__Aim of the exercise__
A word-for-word retyping of the listing below is required, with the pictures dropped.

__Raw data__
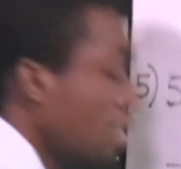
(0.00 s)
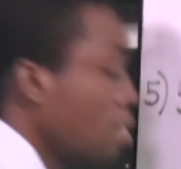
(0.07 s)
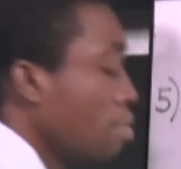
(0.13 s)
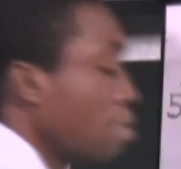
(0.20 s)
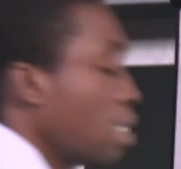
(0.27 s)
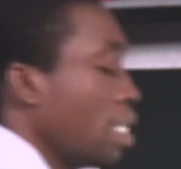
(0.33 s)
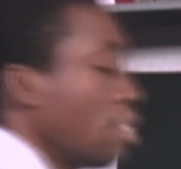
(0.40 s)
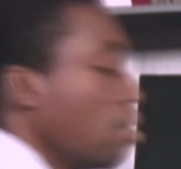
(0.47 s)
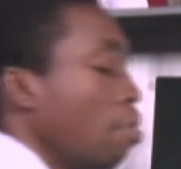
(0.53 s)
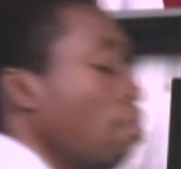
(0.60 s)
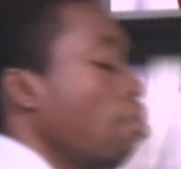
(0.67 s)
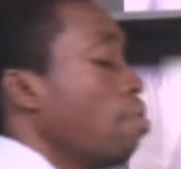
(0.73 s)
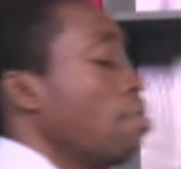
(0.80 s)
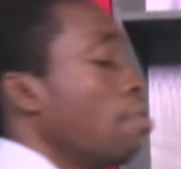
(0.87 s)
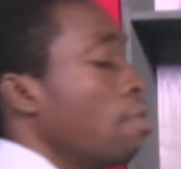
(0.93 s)
Okay,
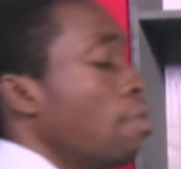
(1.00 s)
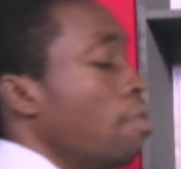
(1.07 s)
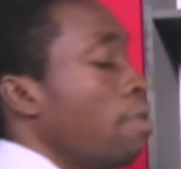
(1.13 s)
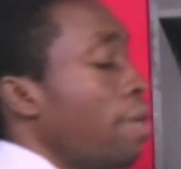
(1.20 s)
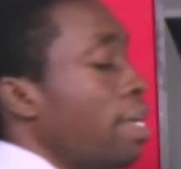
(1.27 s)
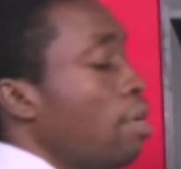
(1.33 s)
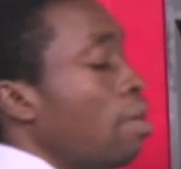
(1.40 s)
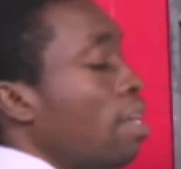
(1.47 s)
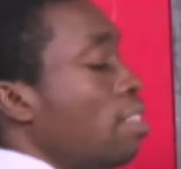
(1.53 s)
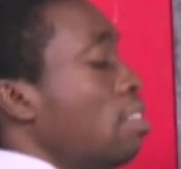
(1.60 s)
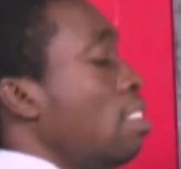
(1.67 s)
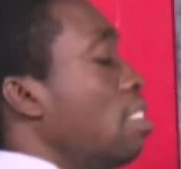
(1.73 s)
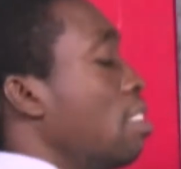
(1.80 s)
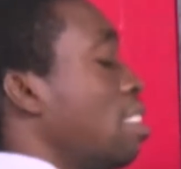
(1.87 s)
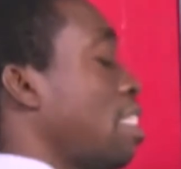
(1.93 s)
so we already know how to
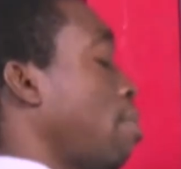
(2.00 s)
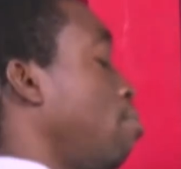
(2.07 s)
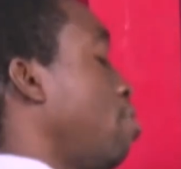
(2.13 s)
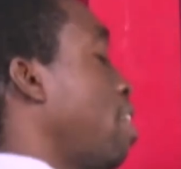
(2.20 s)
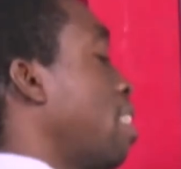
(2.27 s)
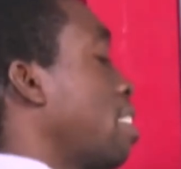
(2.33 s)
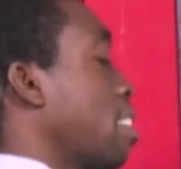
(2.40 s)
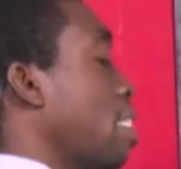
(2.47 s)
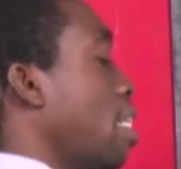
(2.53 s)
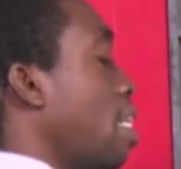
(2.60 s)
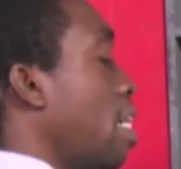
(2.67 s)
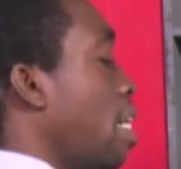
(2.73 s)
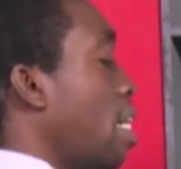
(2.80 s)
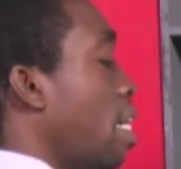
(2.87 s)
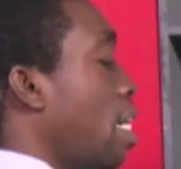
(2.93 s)
subtract
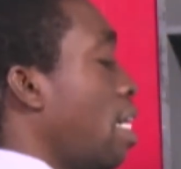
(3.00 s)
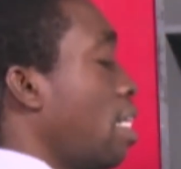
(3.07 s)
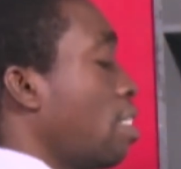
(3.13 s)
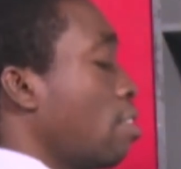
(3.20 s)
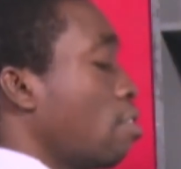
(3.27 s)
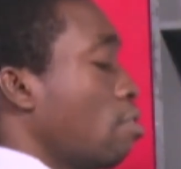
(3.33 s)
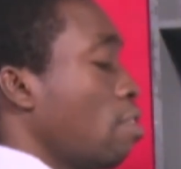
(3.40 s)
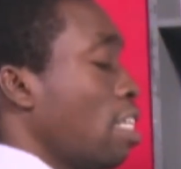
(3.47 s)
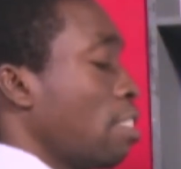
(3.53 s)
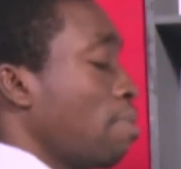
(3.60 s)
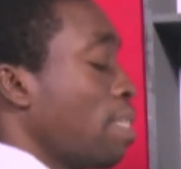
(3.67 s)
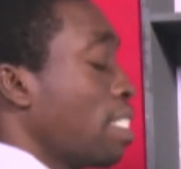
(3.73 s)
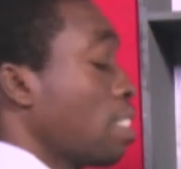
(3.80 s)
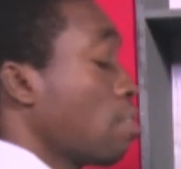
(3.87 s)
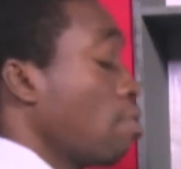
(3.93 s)

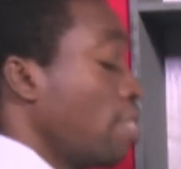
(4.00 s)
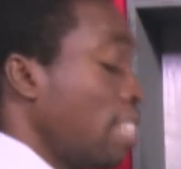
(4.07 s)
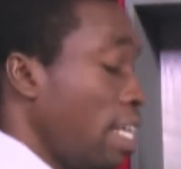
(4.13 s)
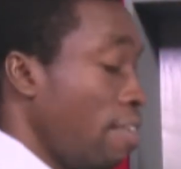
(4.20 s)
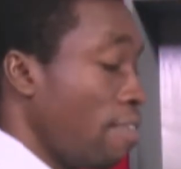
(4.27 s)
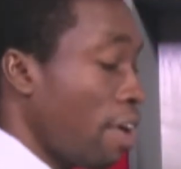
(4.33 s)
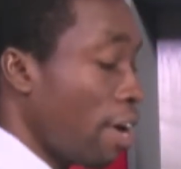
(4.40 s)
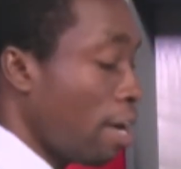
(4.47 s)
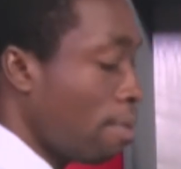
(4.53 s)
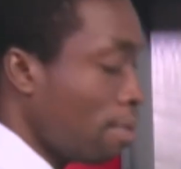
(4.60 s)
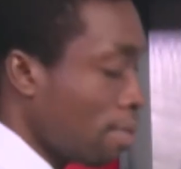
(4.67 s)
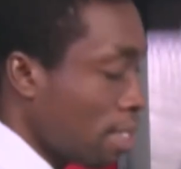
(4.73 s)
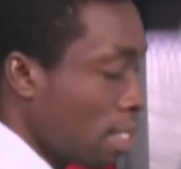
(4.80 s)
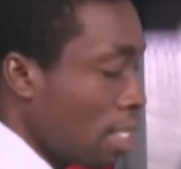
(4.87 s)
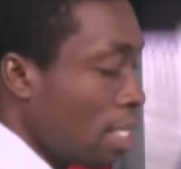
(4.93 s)
expressions containing
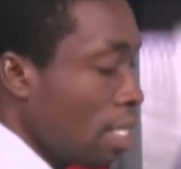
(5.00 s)
variables.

__Answer__
(0.00 s)
(0.07 s)
(0.13 s)
(0.20 s)
(0.27 s)
(0.33 s)
(0.40 s)
(0.47 s)
(0.53 s)
(0.60 s)
(0.67 s)
(0.73 s)
(0.80 s)
(0.87 s)
(0.93 s)
Okay,
(1.00 s)
(1.07 s)
(1.13 s)
(1.20 s)
(1.27 s)
(1.33 s)
(1.40 s)
(1.47 s)
(1.53 s)
(1.60 s)
(1.67 s)
(1.73 s)
(1.80 s)
(1.87 s)
(1.93 s)
so we already know how to
(2.00 s)
(2.07 s)
(2.13 s)
(2.20 s)
(2.27 s)
(2.33 s)
(2.40 s)
(2.47 s)
(2.53 s)
(2.60 s)
(2.67 s)
(2.73 s)
(2.80 s)
(2.87 s)
(2.93 s)
subtract
(3.00 s)
(3.07 s)
(3.13 s)
(3.20 s)
(3.27 s)
(3.33 s)
(3.40 s)
(3.47 s)
(3.53 s)
(3.60 s)
(3.67 s)
(3.73 s)
(3.80 s)
(3.87 s)
(3.93 s)

(4.00 s)
(4.07 s)
(4.13 s)
(4.20 s)
(4.27 s)
(4.33 s)
(4.40 s)
(4.47 s)
(4.53 s)
(4.60 s)
(4.67 s)
(4.73 s)
(4.80 s)
(4.87 s)
(4.93 s)
expressions containing
(5.00 s)
variables.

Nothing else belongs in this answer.